I read of a campaign to try to save the “Cornucopia” sign on Facebook this week so thought I would snap a few pics. Since living in Fort Wayne beginning 1984-85 I had seen the iconic sign on when driving on South Clinton just south of Pettit Avenue. What I didn’t know was that the store was once featured in 1957 in “Life” magazine and known as the “World’s Largest Grocery” – by today’s standard with SuperCenters like Meijer and Walmart, it pales by comparison.
When I shopped there when it was open years ago there was a liquor store to the right when you entered…think it was Belmont Liquors?m To the right was large area with carts and a bench near the entrance to the left along with a few kiddie vending machine.
Things I remember are once when cashing a check, there was a fundraiser to feed a child in a foreign country for 50 cents a day at the Customer Service Desk and he made the comment that they must not shop at this store and the clerk didn’t know what to say but was trying not to laugh and ended up ignoring the comment and asked him to take a step back to take his picture, is that is what happened if your wrote a check (and in case it bounced, the picture would be used in prosecuting someone).

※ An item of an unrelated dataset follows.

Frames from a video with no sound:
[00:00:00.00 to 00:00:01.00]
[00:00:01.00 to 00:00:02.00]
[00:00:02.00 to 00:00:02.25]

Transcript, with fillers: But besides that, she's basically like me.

We would also occasionally rent VHS tapes there.
The other thing I remember is reading an article in our local paper where one horrid Dad had left two children under 5 there at a bench near the entrance and abandoned them there to go to the “Boom Boom Room” which had been a strip club that was South of downtown. Thankfully the astute, caring staff, noticed the children were unattended for awhile and questioned the kids then called the police when the children advised their Dad had left the store. It was before I became a Mom, but still made me sick to my stomach to hear…how could anyone, let alone a parent, do that to small children?

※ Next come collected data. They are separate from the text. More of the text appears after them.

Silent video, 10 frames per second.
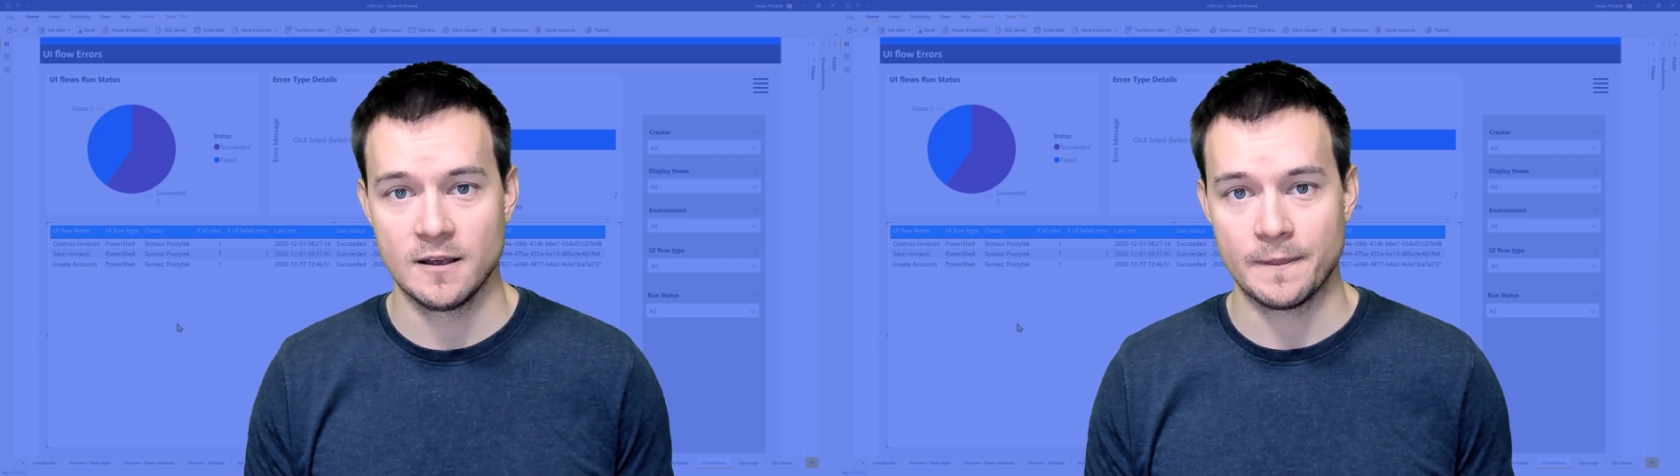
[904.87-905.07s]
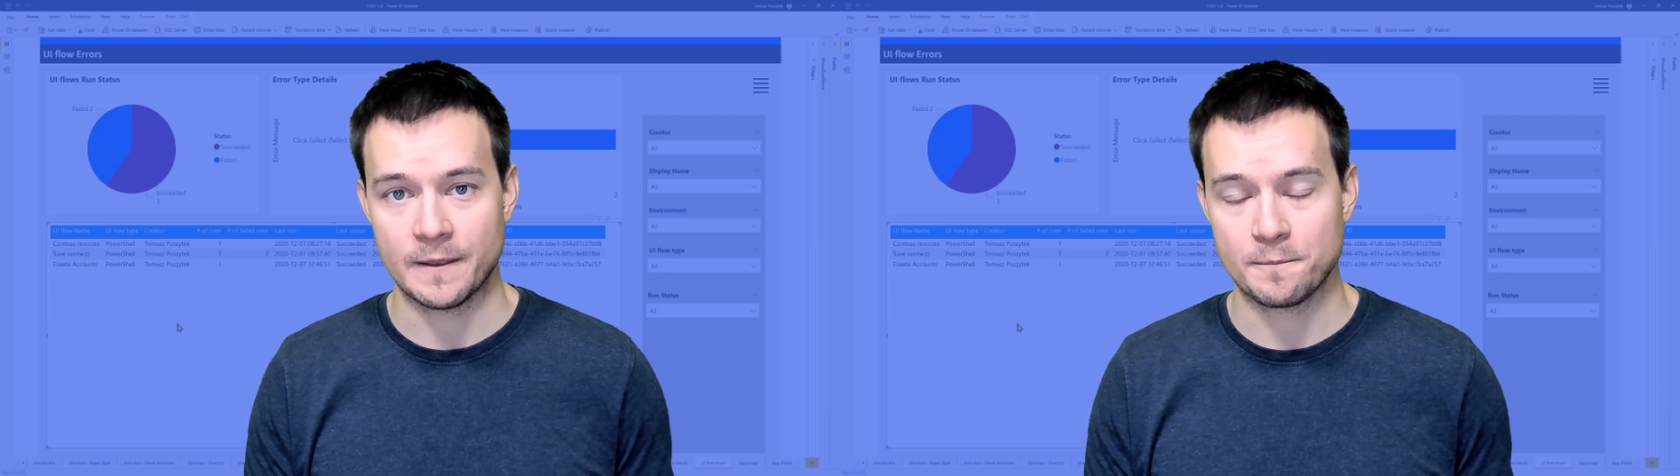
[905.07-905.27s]

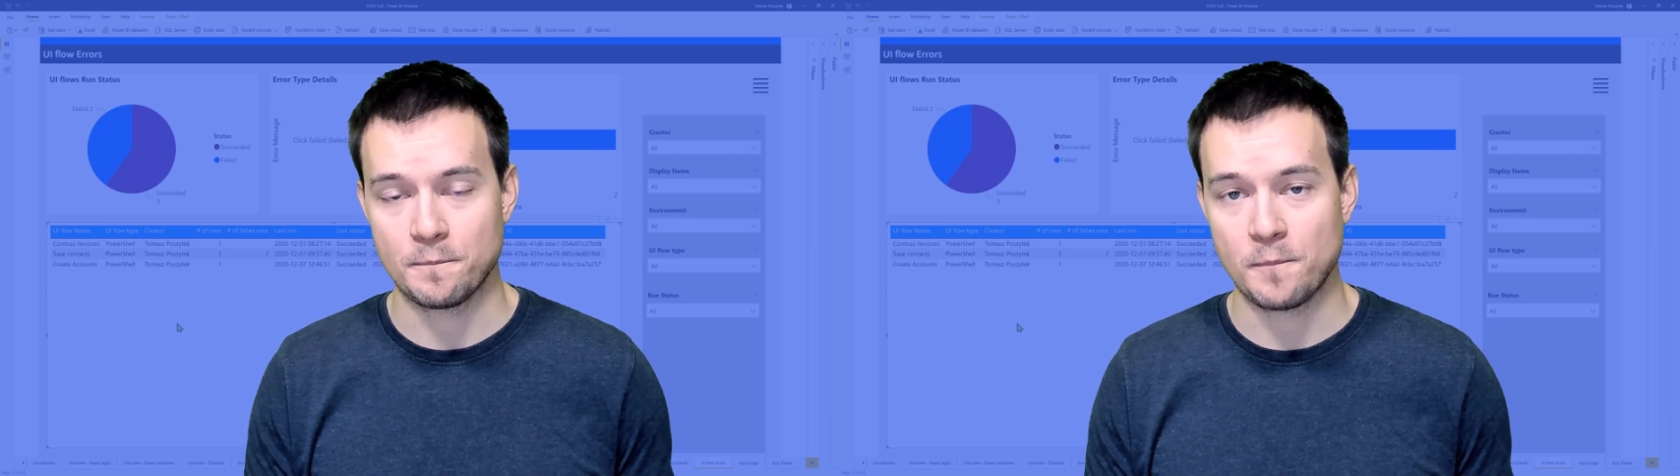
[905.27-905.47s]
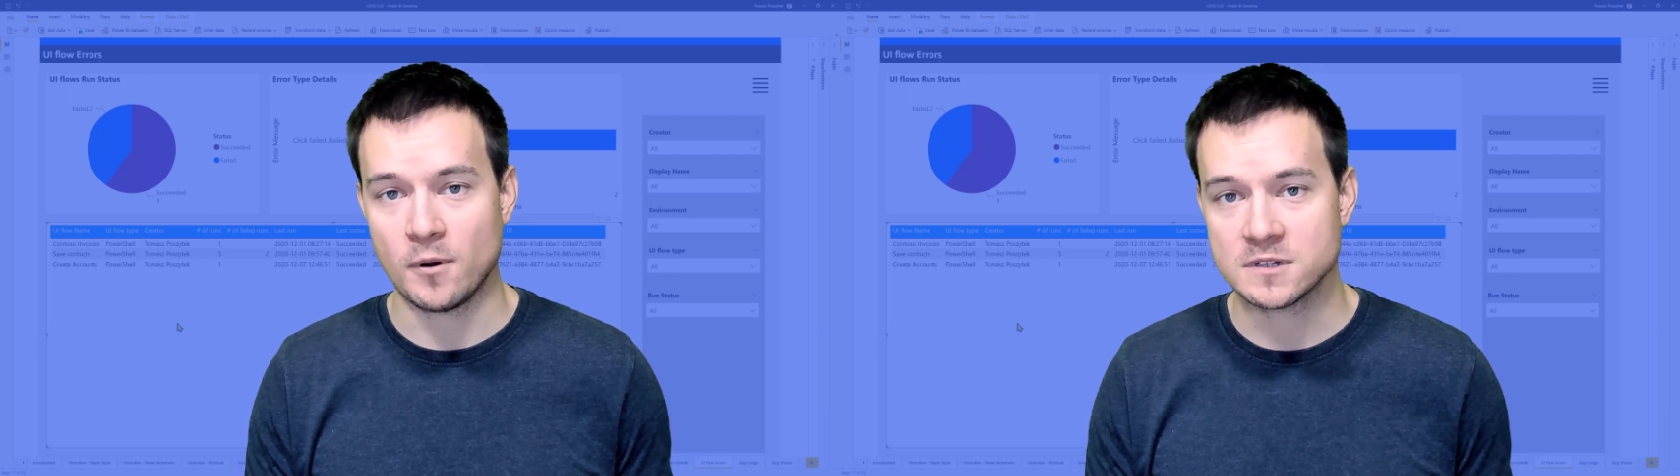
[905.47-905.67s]
that
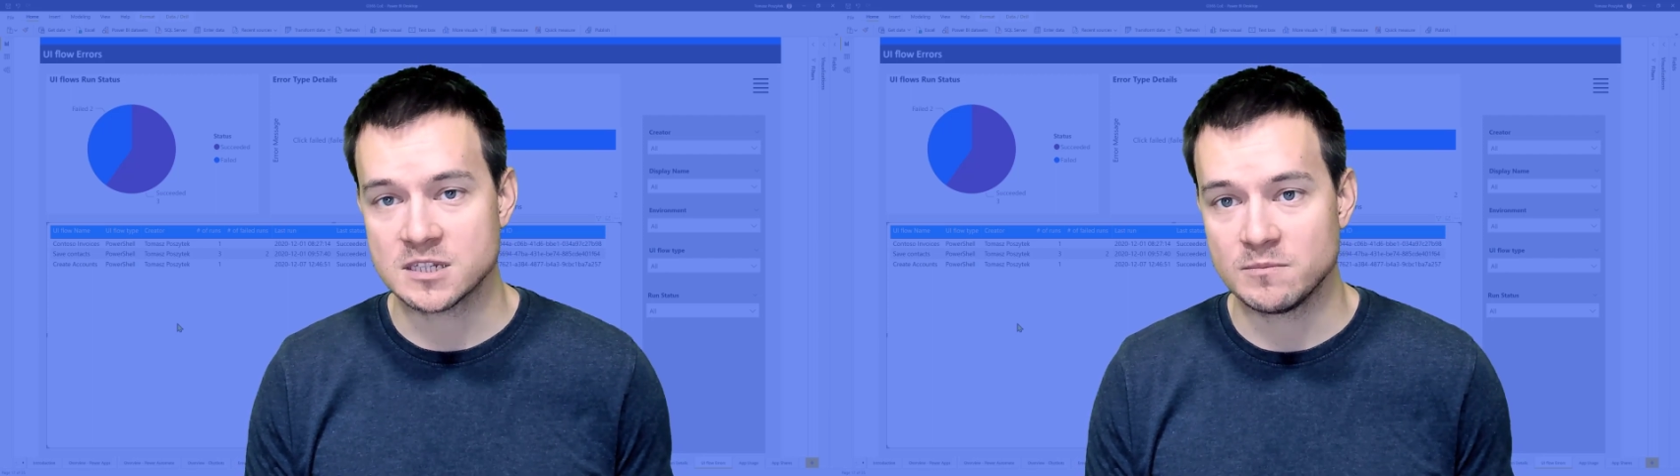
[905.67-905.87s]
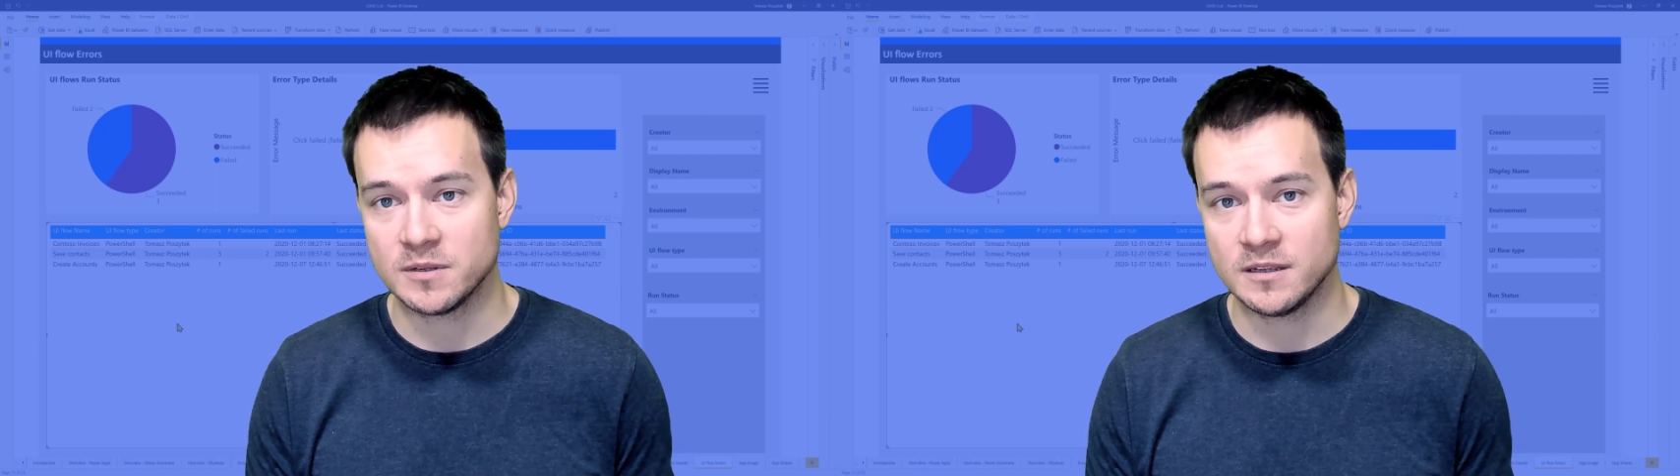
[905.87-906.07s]

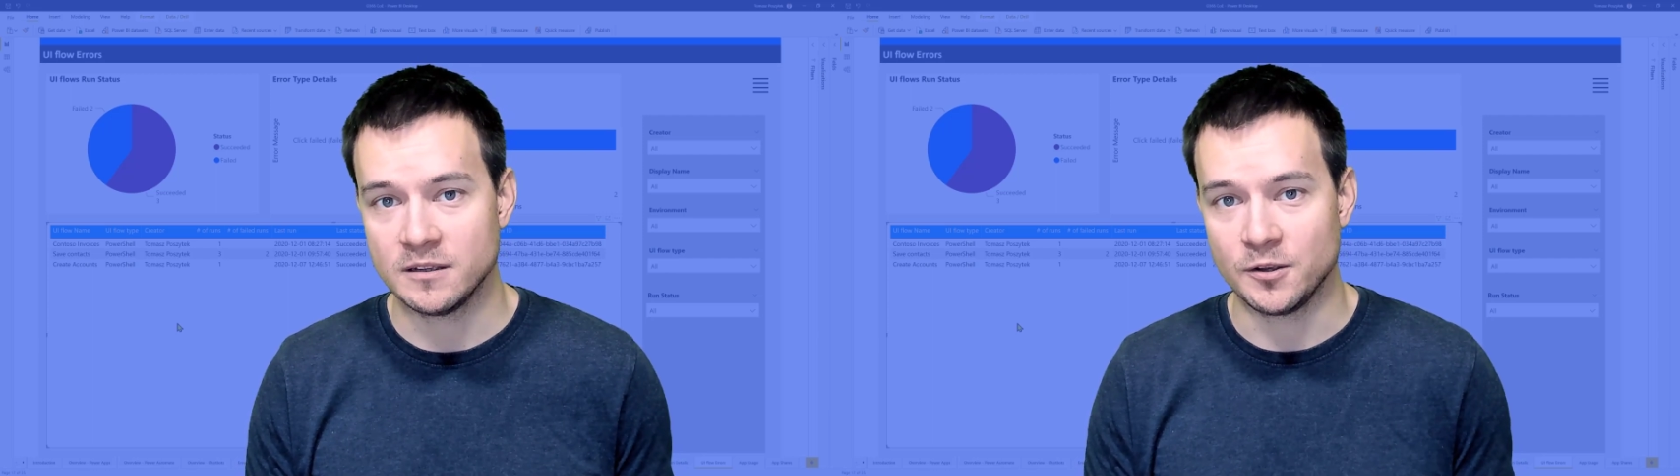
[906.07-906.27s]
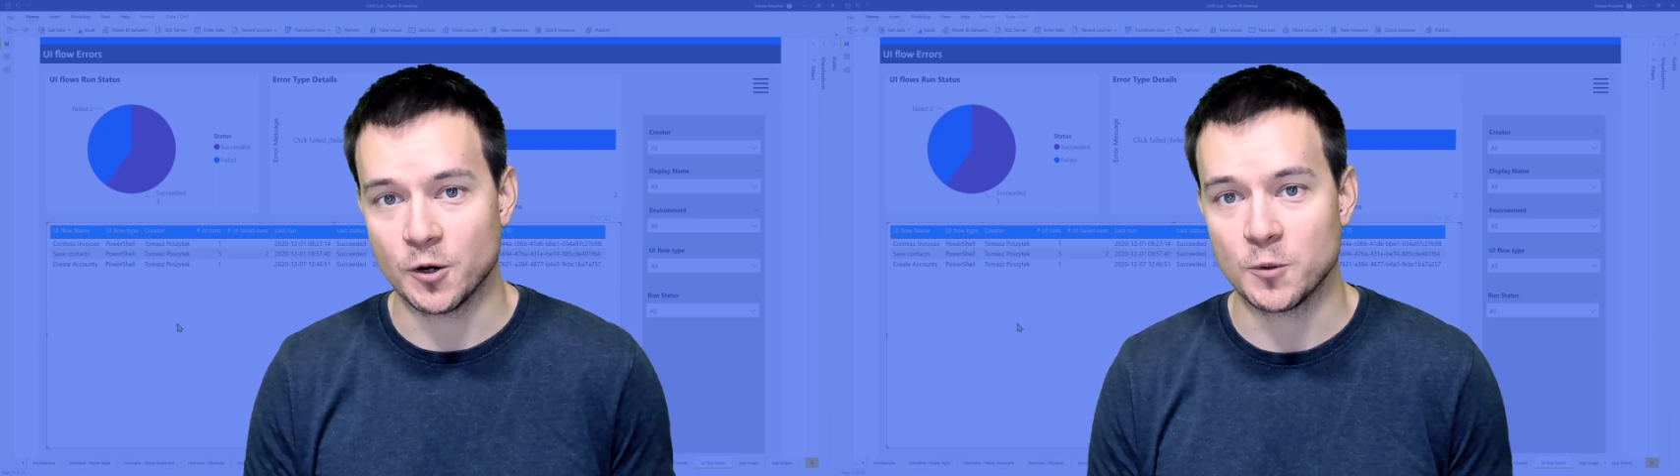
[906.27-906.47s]
possibly
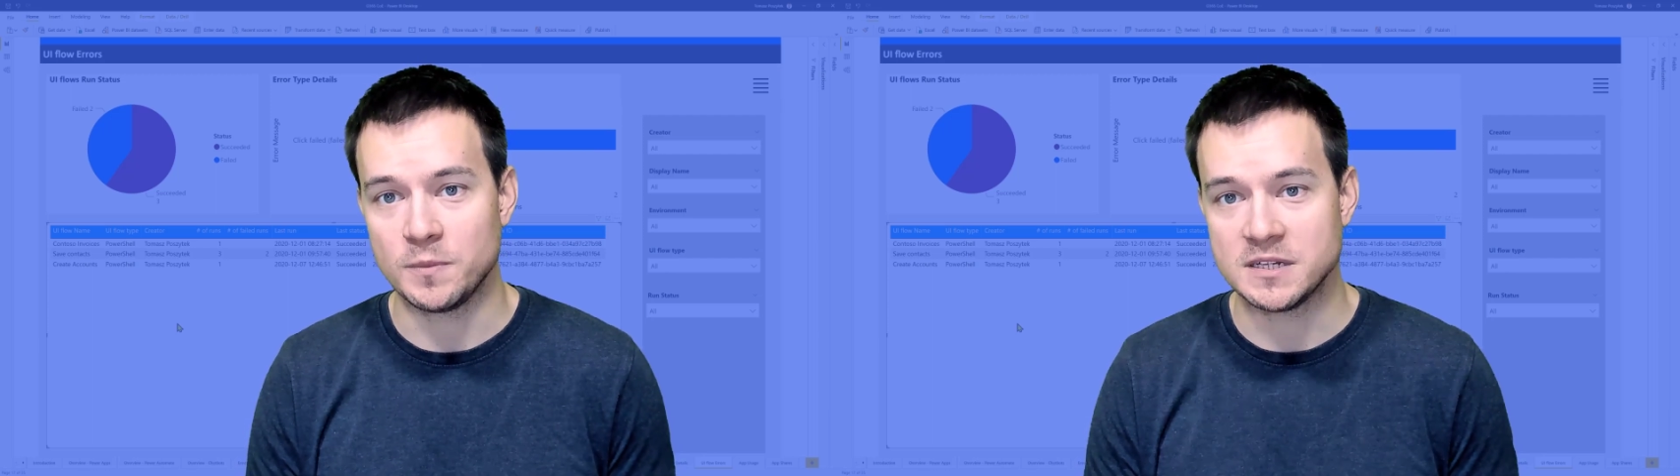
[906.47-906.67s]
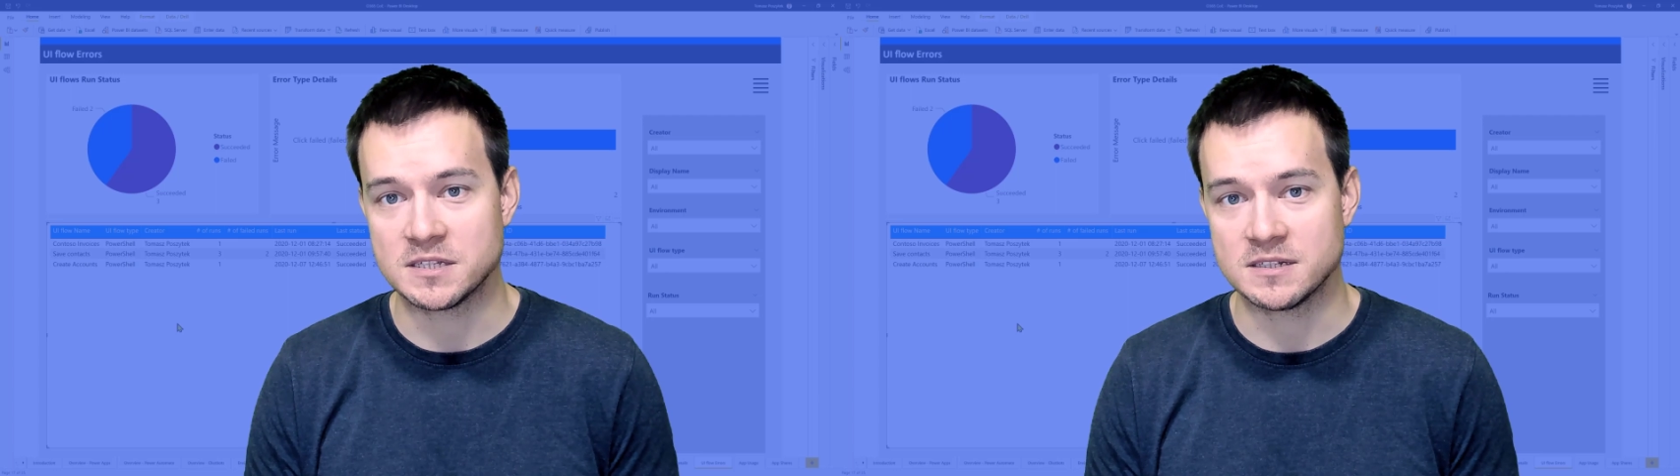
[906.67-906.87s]
your
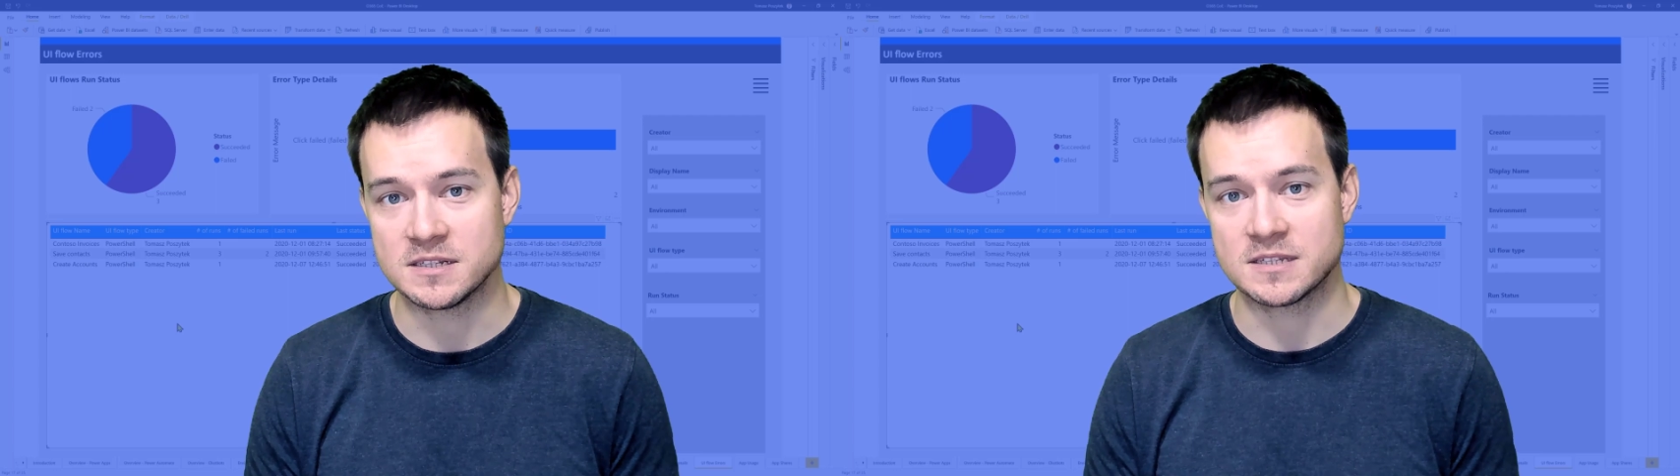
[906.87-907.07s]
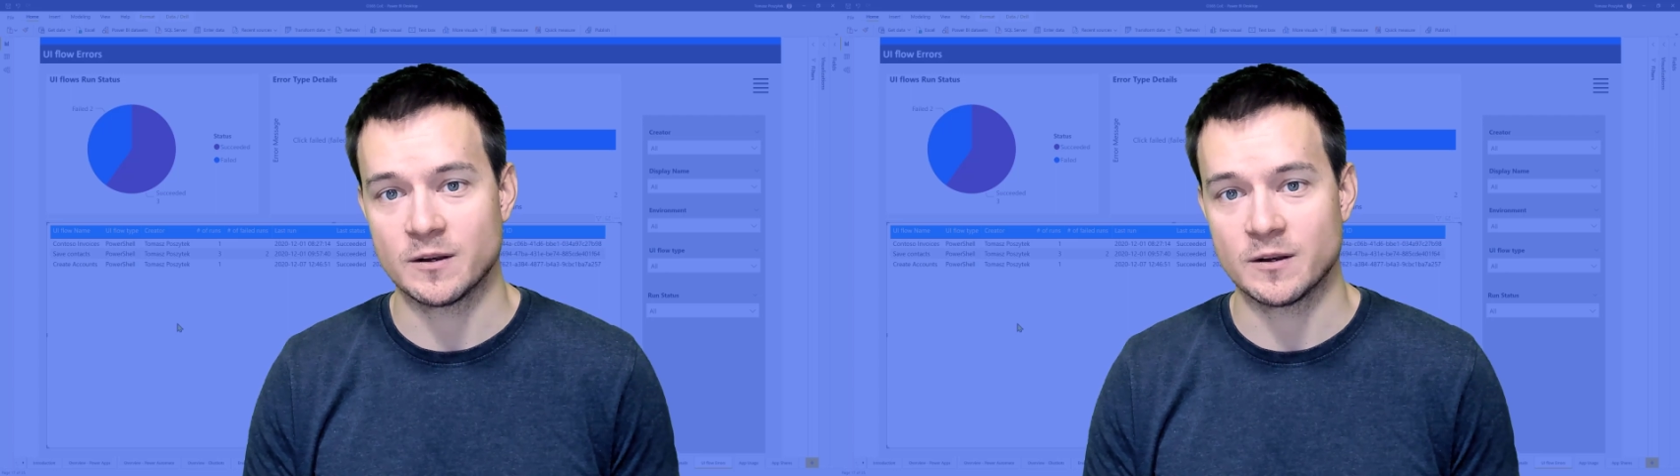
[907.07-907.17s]
business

Anyway…one of the ideas on the quest to save the sign was to perhaps take it down and have it put up on the back of PNC around Thanksgiving like the Santa display is at Christmas. However, for the time being it still sits atop of the abandoned store.
Article from 2009 on Forwayne.com
“In 1957, Life magazine considered the then-new Eavey’s supermarket on Decatur Road so spectacular, it showcased the “world’s largest grocery” to a national audience.
Now the fate of the neon cornucopia that has towered over the store for more than 50 years is in doubt, after this week’s announcement that the Kroger Co. intends to close the store, now a Scott’s, as part of a $75 million local restructuring.
Can the cornucopia be preserved? That apparently depends on the building’s next owner, and whether the sign – despite its iconic status – is truly “historic.”
And that is by no means clear, according to the executive director of local historic preservation group ARCH.
After author Kristina Frazier-Henry advocated preservation of the cornucopia on her “Child of the Fort” blog, the executive director of ARCH responded that the historic preservation group is interested, but may be hindered by the fact that the sign is not really as historic as many people believe.
“Since the Eavey’s grocery opened, the sign has been a beloved and familiar landmark,” Quinn wrote. “(But the current sign) is not the original – the sign and lighting were completely replaced in 1992, but the support structure is original – the sign is a significant local landmark. As one of the grand ‘spectacular’ signs of the 1950s, the cornucopia stands 70 feet tall … As a community landmark, however, the changes are almost imperceptible, and the sign is every bit as loved now as it was in 1992.”
That love, however, may not make the sign “historic,” at least not under federal preservation guidelines. Since the materials are not original or at least 50 years old, the sign may not qualify for the National Register of Historic Places – and the funding that may go with it.
The sign could be placed under the protection of local preservation laws, Quinn wrote, but that would require the owner’s approval and would require designating the entire site as “historic” – possibly making its future use more cumbersome by requiring city approval for any external changes made to the property.
“Unfortunately, the store itself has been ‘remuddled’ so many times, it’s not architecturally significant,” Quinn wrote.
Kroger spokesman John Elliott said Friday the company is not unsympathetic to preservationists’ concerns, but added that the sign’s fate is probably up to the new owner, since its removal would be both costly and difficult. If the sign were removed, Quinn suggested, it could be donated to a museum, such as the sign museum in Cincinnati.
Frazier-Henry said she and “Around Fort Wayne” blogger Stephen Parker intend to fight for the sign, despite the obstacles.
“I grew up on the south side. We will not let another piece of Fort Wayne/south side history be destroyed,” she vowed. “Wake up, Fort Wayne leadership.”